Saved data entries:
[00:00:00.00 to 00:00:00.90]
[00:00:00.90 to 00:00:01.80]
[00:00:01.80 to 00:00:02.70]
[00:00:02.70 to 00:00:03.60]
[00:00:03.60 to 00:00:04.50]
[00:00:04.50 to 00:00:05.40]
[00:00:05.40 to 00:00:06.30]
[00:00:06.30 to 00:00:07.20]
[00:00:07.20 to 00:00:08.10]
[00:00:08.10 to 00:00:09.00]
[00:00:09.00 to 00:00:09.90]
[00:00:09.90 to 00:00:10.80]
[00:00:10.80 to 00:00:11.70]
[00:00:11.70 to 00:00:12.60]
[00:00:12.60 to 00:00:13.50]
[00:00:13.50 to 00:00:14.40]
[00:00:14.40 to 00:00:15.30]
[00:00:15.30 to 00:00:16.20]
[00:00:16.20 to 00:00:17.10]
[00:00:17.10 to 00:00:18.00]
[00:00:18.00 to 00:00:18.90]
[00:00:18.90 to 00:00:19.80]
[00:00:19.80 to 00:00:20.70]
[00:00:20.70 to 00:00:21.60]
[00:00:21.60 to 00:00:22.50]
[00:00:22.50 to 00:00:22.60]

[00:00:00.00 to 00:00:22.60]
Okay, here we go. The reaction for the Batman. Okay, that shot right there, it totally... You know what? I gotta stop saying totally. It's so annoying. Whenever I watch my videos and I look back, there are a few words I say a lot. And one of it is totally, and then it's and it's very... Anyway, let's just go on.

EXERCISE BRIEF: Using only the entries above, output the line with "[00:00:13.50 to 00:00:14.40]", the line with "[00:00:22.50 to 00:00:22.60]", and all lines between them, exactly as they stand.

OUTPUT OF THE TASK:
[00:00:13.50 to 00:00:14.40]
[00:00:14.40 to 00:00:15.30]
[00:00:15.30 to 00:00:16.20]
[00:00:16.20 to 00:00:17.10]
[00:00:17.10 to 00:00:18.00]
[00:00:18.00 to 00:00:18.90]
[00:00:18.90 to 00:00:19.80]
[00:00:19.80 to 00:00:20.70]
[00:00:20.70 to 00:00:21.60]
[00:00:21.60 to 00:00:22.50]
[00:00:22.50 to 00:00:22.60]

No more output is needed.